Dr. Michelle Chester displays a coronavirus-vaccine vial in Hyde Park, New York.


The outsize impact on Black and Latinx communities in part occurred because these groups are more likely to have frontline jobs that don't allow for social distancing or working from home. Black Americans also tend to have more preexisting conditions that greatly increase the chance of death from COVID-19, The Washington Post reported.

The disparity played out clearly in Philadelphia, where officials hired the startup Philly Fighting COVID to be the city's largest mass-vaccination provider, with Andrei Doroshin, a 22-year-old Drexel University neuroscience graduate student, at the helm.

But the plan came crashing down on January 23, when Katrina Lipinsky, a registered nurse and Philly Fighting COVID volunteer, said she saw Doroshin take a bag full of Pfizer vaccines and record cards and leave the premises. A week prior, unsupervised college students were seen vaccinating their low-priority friends, an illegal act in Pennsylvania, the local NPR affiliate WHYY reported.

Lipinsky, who decided to volunteer with the group as a way to help her community, told Insider the experience was so disheartening, she left the evening of January 23, shared what happened on Twitter, and never looked back.

Andrei Doroshin on "Today Show" on January 28.


"The big moment for me was watching Andrei and leave with them," Lipinsky said.
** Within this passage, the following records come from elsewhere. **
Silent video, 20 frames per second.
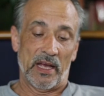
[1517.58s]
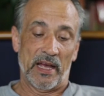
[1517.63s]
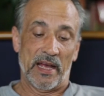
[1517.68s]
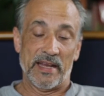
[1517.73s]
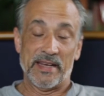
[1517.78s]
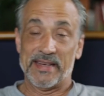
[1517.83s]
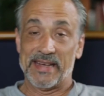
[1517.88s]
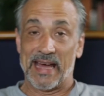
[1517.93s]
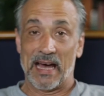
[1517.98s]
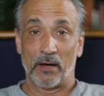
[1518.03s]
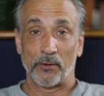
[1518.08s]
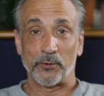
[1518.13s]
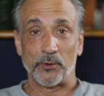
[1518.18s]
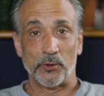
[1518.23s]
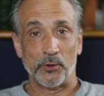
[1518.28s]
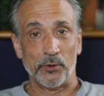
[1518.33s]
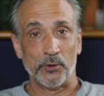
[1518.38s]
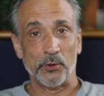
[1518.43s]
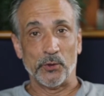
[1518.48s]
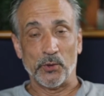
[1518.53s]
"And
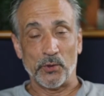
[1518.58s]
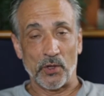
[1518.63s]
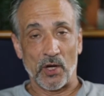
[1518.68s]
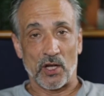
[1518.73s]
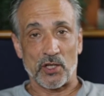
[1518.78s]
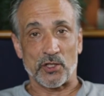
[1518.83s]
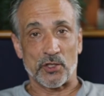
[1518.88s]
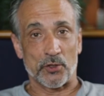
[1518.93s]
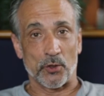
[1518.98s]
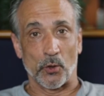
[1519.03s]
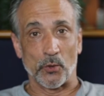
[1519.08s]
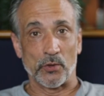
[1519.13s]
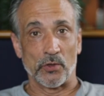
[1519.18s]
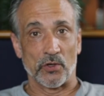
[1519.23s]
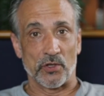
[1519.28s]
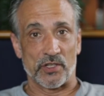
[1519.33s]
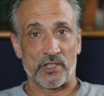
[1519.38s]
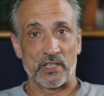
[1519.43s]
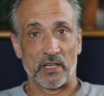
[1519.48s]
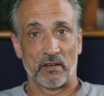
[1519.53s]
now do not show
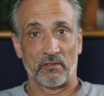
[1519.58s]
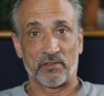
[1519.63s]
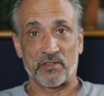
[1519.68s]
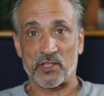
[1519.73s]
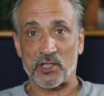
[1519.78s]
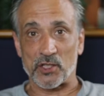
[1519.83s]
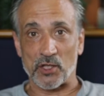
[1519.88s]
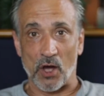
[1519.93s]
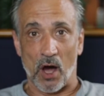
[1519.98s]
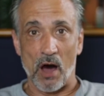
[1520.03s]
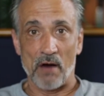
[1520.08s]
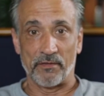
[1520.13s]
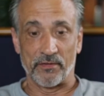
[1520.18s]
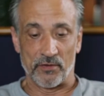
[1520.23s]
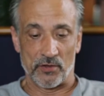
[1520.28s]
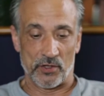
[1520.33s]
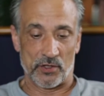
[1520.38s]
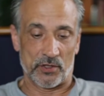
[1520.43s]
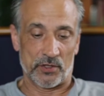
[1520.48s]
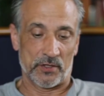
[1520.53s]
yourselves
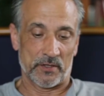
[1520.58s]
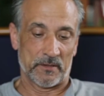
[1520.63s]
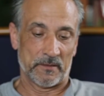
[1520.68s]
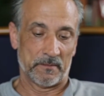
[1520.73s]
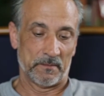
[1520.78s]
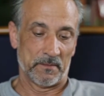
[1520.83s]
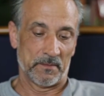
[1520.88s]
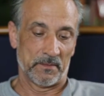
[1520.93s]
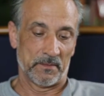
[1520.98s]
scoffers,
It was an issue she brought up to her supervisor, who quickly dismissed it, she said.

"It was clear at that point the people who were involved with running this also used it as a way to prioritize and privilege their friends," Lipinsky added.

The disastrous rollout left at-risk Black people, who comprise 44% of the city, unvaccinated and reinforced Black communities' distrust of medicine, a consequence of decades of systemic racism in the US health system.
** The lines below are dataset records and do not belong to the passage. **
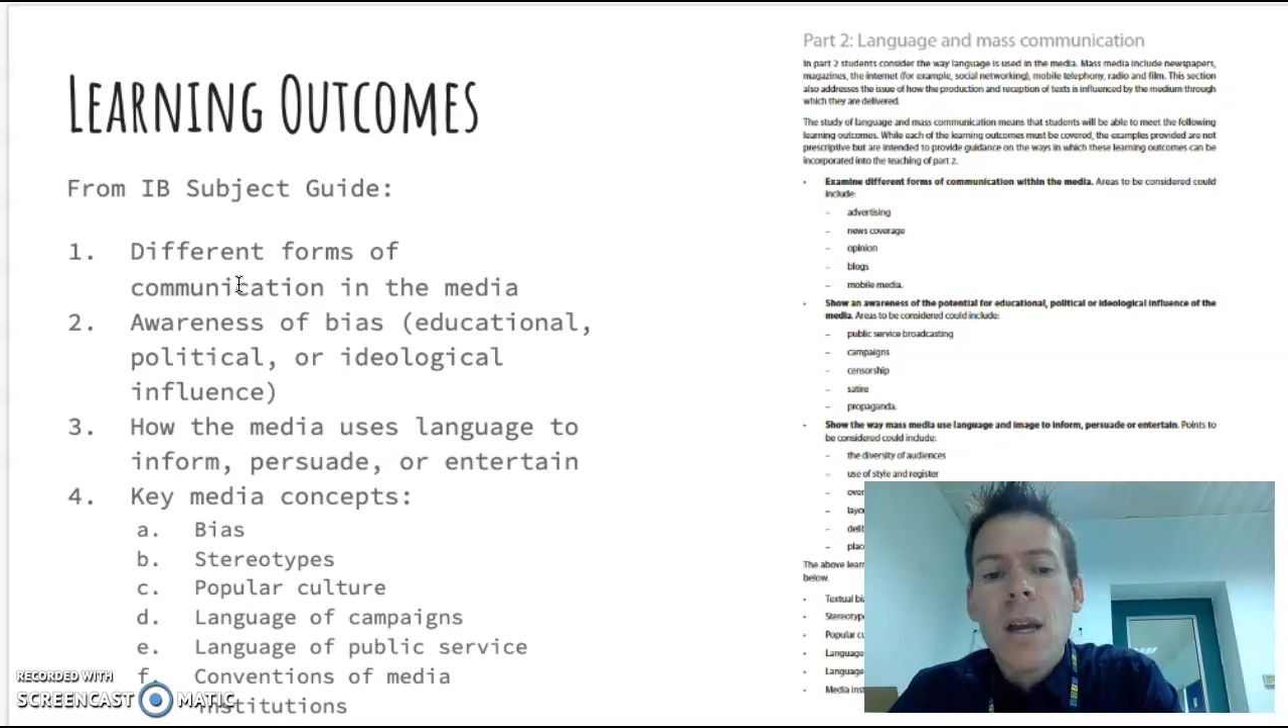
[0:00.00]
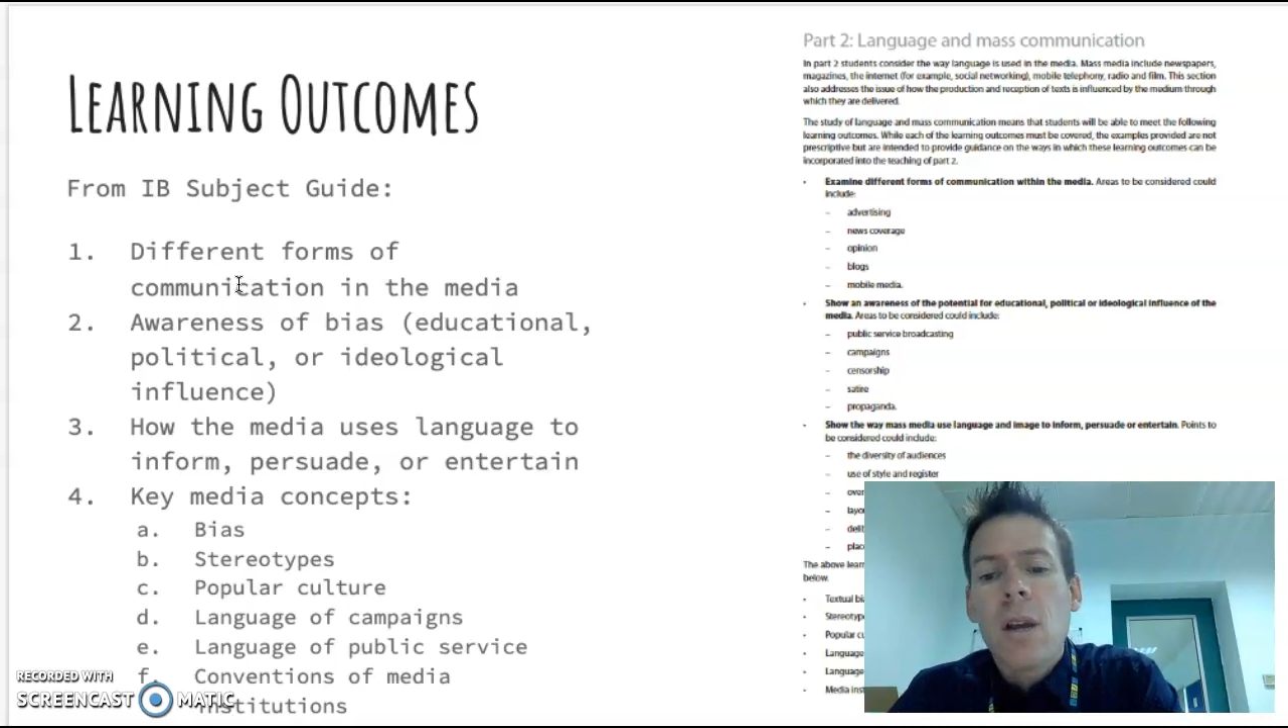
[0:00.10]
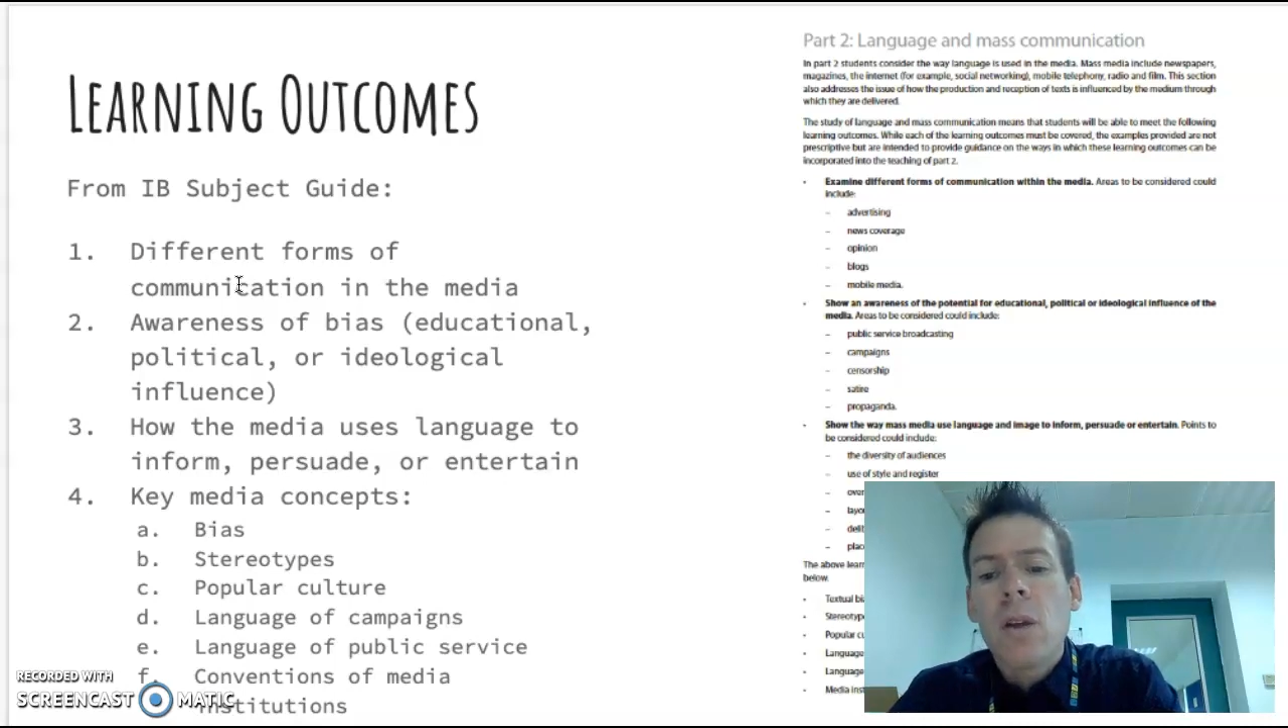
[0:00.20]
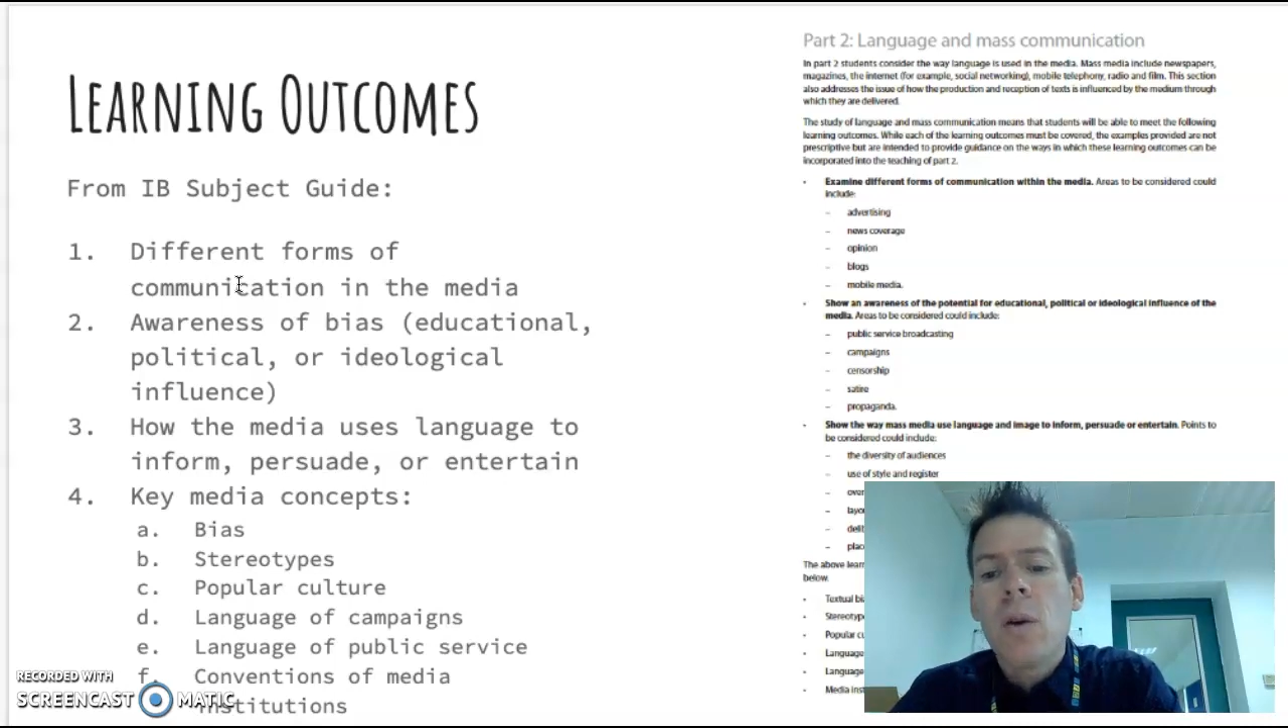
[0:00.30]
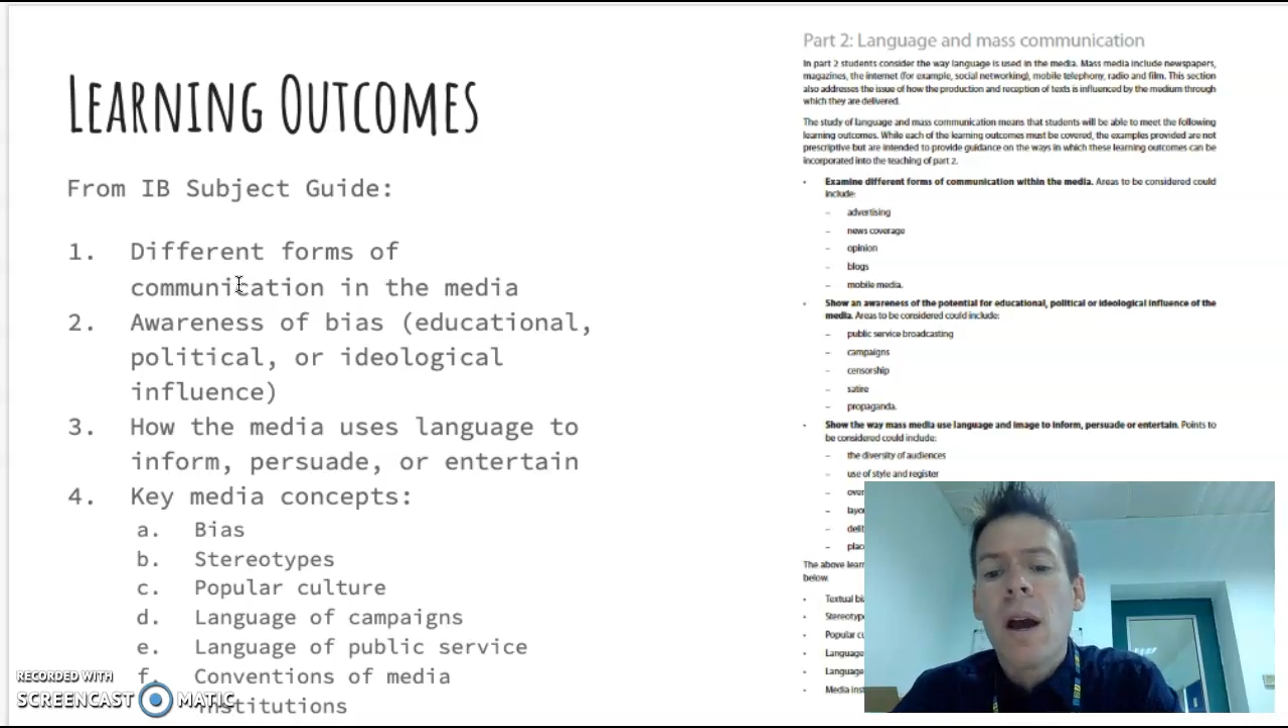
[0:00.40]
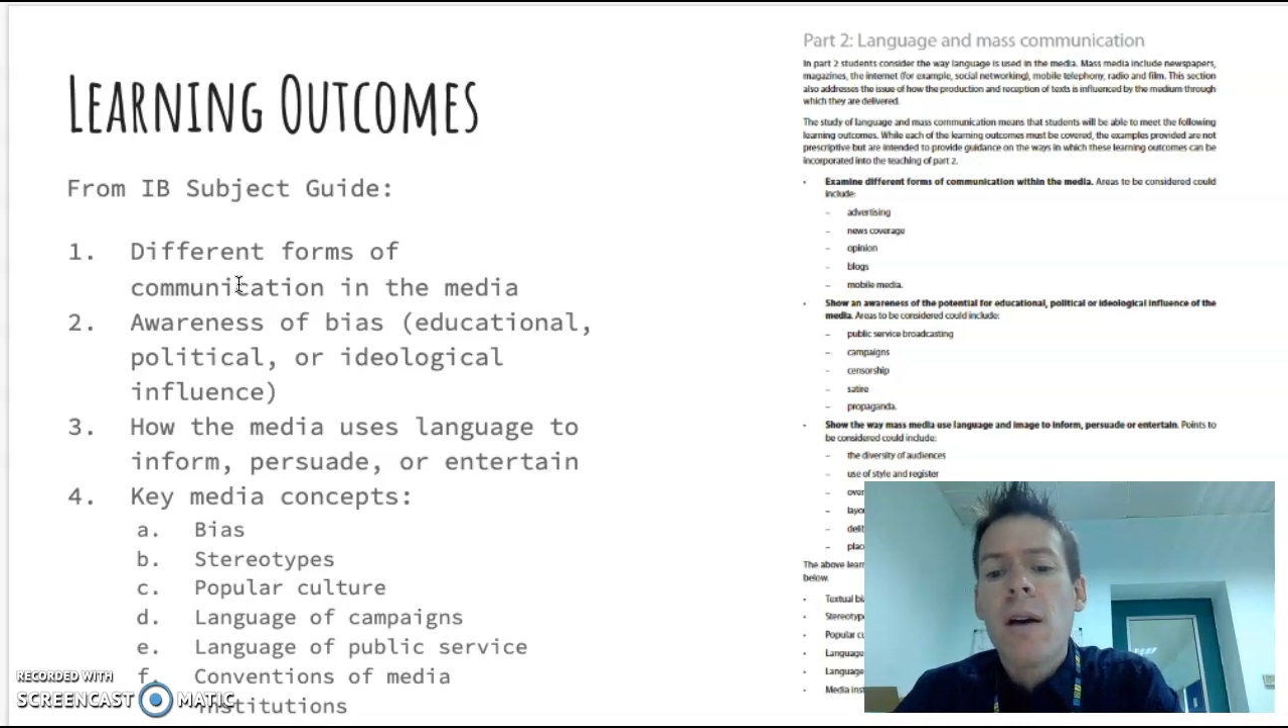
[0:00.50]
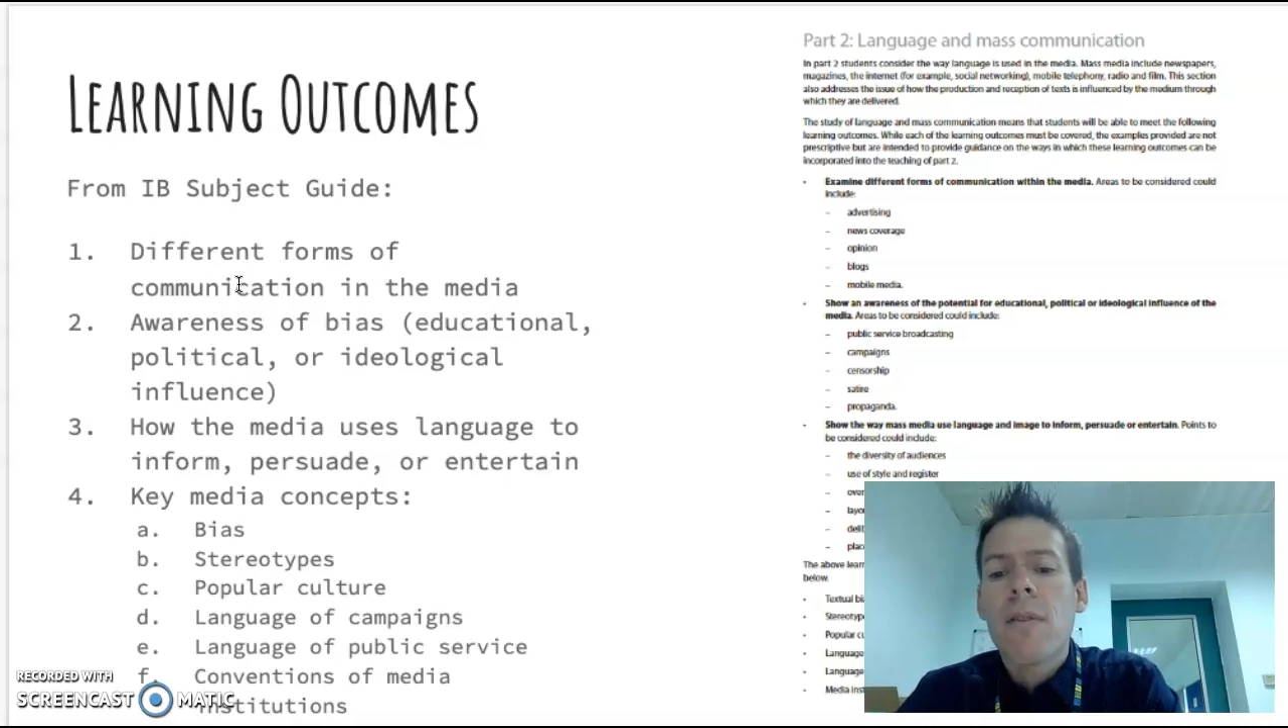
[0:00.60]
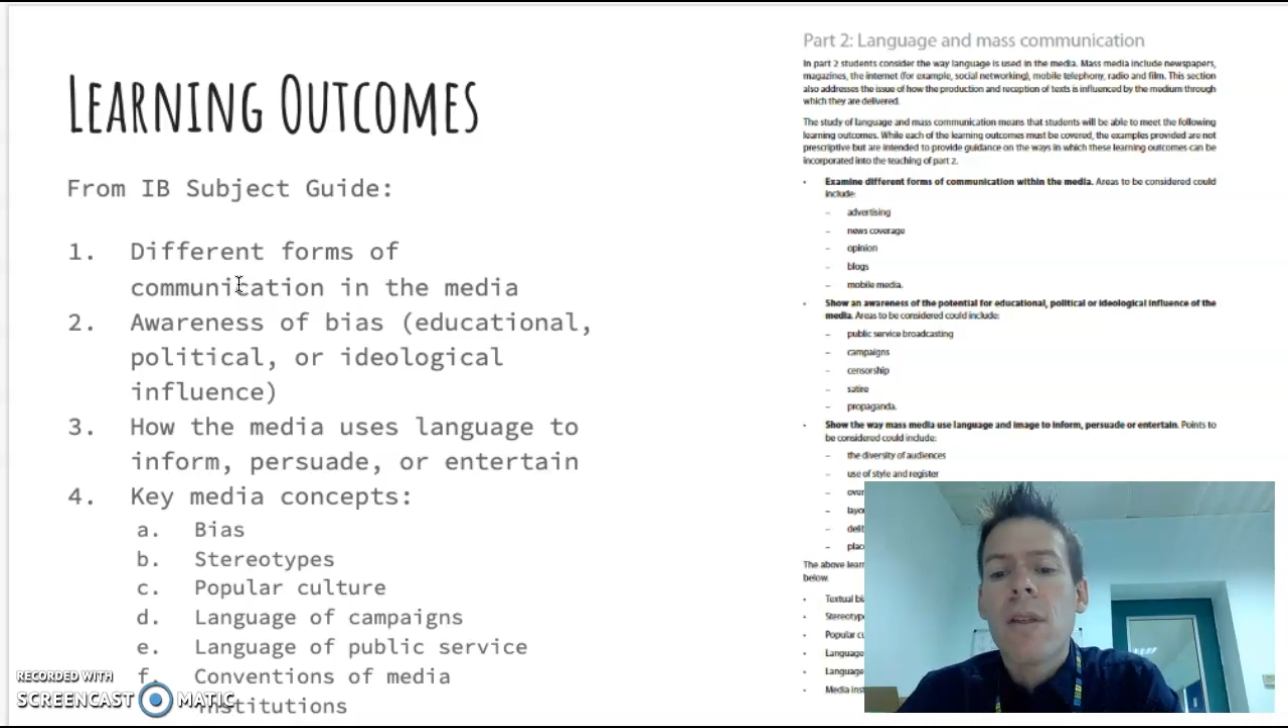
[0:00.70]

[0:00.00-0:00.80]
You have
For the rich, a vaccine isn't necessarily a choice between life and death


Not everyone amasses the wealth necessary to donate tens of thousands of dollars to nursing homes and hospitals with COVID-19 vaccine access.

But the average rich person still has enough cash to make a yearlong pandemic look like a luxury getaway.

Besides the usual markers of substantial wealth — concierge doctors, nannies, private jets, hotels, the ability to test staff — those with means have the ability to visit a doctor or pay for a hospital stay without putting themselves into debt.

"The rich have more choices because they can do everything" more safely, Hay, the society publicist, said, adding: "They could control their environment better than someone who works in a grocery store, or a nurse, or a frontline worker. Is it inequitable? Absolutely. Is it fair? No. But is it a reality? Yes."

But the disparity in access is also hardly surprising: The pandemic has largely favored the rich and privileged from the start.

Long before a vaccine was in our grasp, the rich and famous got special treatment for COVID-19 tests. Then came Los Angeles influencers' pandemic parties, mask-free politicians, and Kim Kardashian's October private-island birthday party.

"This is the same thing as getting a rent-controlled apartment for your children or getting them into college. This is part of the system. Money buys access. Money gets you in," Hay said. "You can't get in the club? Spend $10,000 on bottle service and you're in."